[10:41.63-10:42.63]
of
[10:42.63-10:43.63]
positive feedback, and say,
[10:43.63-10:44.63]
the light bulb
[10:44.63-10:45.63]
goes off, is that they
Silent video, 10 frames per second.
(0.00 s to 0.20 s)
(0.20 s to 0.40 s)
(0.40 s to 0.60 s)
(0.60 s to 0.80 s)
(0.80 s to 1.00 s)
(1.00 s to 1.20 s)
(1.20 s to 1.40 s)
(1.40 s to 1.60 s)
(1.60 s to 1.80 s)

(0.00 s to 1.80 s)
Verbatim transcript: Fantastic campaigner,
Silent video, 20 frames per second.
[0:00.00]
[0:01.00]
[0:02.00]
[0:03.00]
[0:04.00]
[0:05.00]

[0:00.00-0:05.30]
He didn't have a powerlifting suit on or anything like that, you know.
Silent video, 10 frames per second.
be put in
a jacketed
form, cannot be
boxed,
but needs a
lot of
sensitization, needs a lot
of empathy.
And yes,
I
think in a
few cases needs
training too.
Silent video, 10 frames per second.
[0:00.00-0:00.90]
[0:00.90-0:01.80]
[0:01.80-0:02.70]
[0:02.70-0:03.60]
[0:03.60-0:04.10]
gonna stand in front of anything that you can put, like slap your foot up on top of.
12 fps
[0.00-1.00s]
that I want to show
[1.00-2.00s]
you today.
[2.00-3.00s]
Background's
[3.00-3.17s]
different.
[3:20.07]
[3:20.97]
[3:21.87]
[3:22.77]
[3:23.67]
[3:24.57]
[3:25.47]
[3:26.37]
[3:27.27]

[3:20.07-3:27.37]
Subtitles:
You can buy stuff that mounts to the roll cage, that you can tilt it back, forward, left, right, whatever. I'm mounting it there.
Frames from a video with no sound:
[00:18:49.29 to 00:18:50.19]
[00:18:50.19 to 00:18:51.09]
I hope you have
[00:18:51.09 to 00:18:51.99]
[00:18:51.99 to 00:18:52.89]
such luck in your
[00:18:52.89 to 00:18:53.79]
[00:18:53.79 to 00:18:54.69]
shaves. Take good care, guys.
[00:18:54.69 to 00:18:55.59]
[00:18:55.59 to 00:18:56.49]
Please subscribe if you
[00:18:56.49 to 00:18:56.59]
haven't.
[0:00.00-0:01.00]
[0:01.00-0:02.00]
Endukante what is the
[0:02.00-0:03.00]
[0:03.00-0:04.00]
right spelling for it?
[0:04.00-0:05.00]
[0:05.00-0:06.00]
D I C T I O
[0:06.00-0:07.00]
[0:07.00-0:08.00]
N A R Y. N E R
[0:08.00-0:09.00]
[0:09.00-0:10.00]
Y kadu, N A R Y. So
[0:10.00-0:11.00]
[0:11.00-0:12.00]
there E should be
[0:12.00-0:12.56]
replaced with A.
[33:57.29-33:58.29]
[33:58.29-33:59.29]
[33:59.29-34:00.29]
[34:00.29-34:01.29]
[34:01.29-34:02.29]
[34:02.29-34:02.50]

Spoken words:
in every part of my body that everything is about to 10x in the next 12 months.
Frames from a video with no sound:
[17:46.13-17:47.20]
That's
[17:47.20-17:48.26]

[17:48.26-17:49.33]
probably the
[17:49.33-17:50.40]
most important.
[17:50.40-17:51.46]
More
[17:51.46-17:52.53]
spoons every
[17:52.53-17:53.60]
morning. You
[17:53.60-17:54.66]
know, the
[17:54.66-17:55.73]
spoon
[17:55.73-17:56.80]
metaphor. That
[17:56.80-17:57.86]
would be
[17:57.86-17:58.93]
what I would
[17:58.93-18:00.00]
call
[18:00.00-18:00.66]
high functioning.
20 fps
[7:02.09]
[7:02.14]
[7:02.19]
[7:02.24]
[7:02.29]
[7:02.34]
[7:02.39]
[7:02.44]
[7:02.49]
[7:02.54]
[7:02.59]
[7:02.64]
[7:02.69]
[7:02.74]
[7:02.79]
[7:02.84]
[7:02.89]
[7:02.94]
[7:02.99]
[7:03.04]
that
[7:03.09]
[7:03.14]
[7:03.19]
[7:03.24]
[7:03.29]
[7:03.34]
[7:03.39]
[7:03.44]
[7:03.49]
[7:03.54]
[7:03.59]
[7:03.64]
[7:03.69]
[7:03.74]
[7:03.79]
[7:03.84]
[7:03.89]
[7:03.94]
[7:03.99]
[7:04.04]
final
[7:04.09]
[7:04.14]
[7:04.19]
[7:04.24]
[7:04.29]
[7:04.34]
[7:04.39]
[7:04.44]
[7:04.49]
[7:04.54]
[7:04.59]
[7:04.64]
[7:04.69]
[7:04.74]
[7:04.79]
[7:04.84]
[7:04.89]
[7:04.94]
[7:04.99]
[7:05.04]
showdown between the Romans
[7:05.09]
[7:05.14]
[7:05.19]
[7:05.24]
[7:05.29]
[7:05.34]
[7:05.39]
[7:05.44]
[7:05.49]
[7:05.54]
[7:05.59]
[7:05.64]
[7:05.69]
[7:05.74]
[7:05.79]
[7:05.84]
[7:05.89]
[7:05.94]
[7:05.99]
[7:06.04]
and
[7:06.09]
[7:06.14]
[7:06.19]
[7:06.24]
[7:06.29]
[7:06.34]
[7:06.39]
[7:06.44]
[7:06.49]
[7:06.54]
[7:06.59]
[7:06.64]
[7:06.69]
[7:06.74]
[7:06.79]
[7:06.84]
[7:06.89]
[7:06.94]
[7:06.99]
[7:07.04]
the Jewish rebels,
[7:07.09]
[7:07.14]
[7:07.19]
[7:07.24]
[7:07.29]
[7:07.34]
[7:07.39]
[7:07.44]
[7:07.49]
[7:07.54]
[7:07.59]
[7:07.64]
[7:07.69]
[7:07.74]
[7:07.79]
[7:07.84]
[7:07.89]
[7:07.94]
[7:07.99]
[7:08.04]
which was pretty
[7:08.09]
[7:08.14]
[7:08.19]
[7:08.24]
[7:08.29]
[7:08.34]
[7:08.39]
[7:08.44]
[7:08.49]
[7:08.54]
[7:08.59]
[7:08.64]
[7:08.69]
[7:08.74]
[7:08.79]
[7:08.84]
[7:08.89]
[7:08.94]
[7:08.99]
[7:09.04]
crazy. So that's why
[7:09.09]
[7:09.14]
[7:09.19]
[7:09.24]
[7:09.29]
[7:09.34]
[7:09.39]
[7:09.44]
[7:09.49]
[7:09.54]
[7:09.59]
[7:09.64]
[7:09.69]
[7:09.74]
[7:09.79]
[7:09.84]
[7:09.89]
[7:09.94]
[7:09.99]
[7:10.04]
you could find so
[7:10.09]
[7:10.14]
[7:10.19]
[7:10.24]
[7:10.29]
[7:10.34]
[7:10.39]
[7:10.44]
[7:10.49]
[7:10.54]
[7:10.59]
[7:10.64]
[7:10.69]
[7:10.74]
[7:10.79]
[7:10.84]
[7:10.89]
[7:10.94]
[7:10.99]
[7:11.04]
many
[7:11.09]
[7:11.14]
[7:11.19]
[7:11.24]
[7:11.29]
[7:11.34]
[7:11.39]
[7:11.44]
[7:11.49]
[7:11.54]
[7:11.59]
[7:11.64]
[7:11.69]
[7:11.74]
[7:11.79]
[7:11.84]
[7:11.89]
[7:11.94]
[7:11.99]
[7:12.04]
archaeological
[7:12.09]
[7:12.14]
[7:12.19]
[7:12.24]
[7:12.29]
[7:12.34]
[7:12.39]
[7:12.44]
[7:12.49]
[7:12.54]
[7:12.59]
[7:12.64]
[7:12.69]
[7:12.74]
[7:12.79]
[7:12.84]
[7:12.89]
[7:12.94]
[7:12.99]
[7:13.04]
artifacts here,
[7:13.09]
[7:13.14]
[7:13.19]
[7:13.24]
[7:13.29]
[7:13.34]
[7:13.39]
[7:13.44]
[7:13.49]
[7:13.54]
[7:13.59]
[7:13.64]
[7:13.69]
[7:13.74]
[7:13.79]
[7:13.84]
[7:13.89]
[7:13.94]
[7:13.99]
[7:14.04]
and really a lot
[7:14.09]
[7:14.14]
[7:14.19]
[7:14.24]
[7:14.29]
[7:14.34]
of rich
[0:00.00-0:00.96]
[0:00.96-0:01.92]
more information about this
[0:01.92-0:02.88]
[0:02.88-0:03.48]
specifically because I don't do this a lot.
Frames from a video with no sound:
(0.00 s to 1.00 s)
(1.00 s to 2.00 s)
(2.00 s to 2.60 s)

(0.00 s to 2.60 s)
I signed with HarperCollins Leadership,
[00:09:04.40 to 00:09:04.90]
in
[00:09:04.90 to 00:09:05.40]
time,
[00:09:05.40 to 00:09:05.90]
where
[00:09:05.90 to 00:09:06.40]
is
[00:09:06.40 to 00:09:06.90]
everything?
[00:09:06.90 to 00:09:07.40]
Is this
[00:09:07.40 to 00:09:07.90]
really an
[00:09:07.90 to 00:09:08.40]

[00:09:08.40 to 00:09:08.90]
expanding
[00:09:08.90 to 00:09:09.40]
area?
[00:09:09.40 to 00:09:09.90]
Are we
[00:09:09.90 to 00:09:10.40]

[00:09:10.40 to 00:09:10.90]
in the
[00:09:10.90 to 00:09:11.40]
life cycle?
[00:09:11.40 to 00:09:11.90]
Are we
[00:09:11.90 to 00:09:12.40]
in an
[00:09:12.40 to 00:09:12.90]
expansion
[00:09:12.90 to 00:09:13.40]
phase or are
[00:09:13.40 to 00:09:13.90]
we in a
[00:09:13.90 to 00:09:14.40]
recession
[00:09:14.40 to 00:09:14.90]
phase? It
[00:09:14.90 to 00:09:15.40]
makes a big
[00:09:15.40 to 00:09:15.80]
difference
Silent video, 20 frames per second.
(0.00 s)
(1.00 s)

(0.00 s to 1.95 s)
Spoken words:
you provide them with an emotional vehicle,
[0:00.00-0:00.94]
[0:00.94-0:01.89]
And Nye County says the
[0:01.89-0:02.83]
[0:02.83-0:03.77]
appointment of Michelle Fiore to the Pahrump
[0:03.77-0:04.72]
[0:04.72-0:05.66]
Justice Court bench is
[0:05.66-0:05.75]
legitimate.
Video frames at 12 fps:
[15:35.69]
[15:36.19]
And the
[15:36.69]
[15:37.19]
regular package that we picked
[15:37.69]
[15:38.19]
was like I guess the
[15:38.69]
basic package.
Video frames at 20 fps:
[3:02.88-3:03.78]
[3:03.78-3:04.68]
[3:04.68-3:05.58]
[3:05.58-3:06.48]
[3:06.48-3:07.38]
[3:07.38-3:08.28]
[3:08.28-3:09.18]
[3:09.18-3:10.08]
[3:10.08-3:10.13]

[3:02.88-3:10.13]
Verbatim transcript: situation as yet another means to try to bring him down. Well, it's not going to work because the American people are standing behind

--- --- ---

Tally the lines of the listing above that include the string "Verbatim". Provide the total alone.

2